Exercise instructions:
Copy every entry exactly as given, minus the images.
------------------------------------
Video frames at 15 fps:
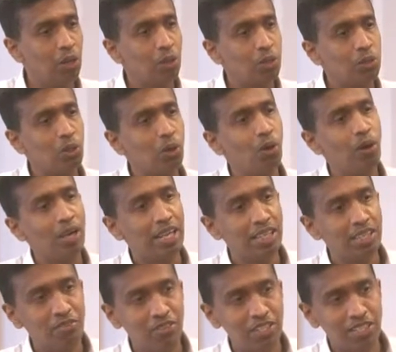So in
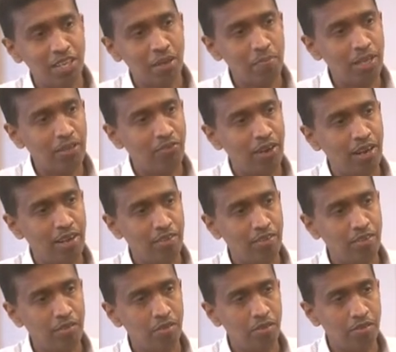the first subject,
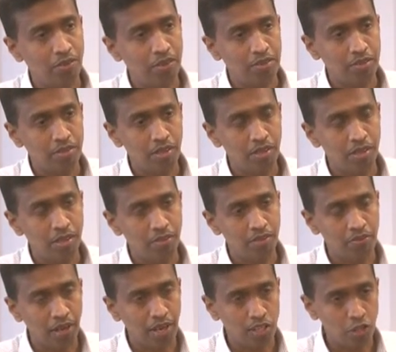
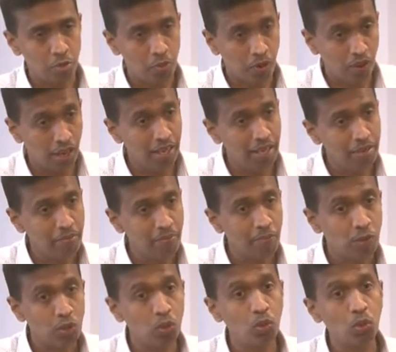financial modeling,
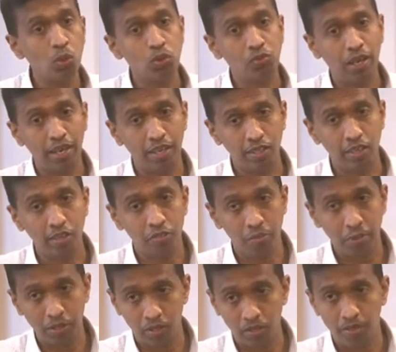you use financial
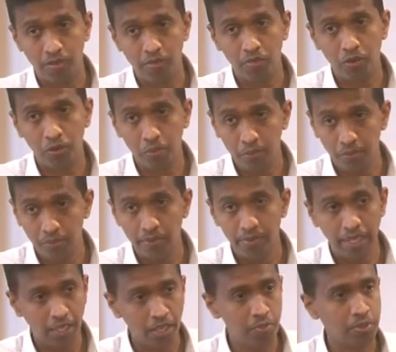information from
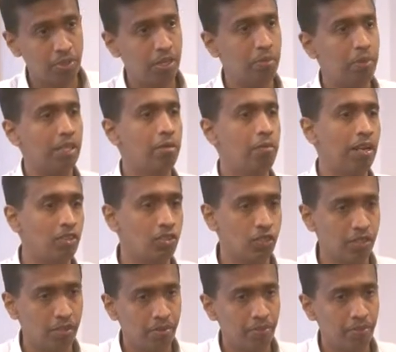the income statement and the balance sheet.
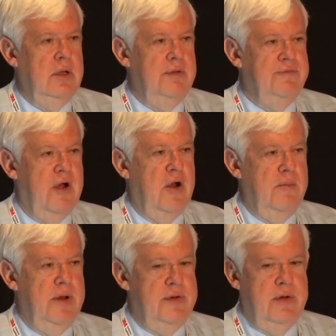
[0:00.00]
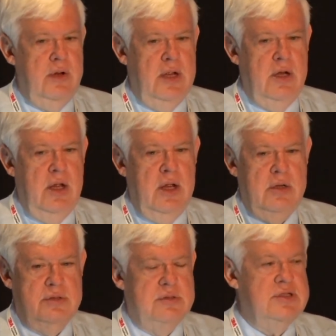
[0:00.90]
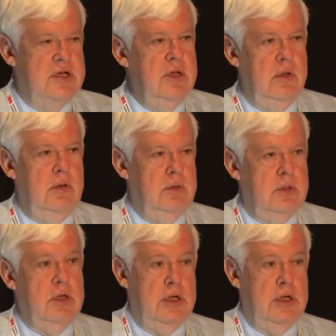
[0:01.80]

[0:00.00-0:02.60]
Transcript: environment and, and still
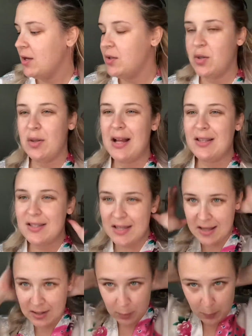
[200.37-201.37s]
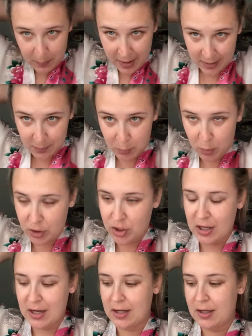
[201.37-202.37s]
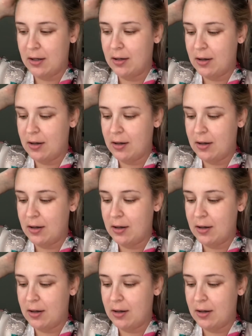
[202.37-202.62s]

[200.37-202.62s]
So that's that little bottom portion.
------------------------------------
Task result:
Video frames at 15 fps:
So in
the first subject,
financial modeling,
you use financial
information from
the income statement and the balance sheet.
[0:00.00]
[0:00.90]
[0:01.80]

[0:00.00-0:02.60]
Transcript: environment and, and still
[200.37-201.37s]
[201.37-202.37s]
[202.37-202.62s]

[200.37-202.62s]
So that's that little bottom portion.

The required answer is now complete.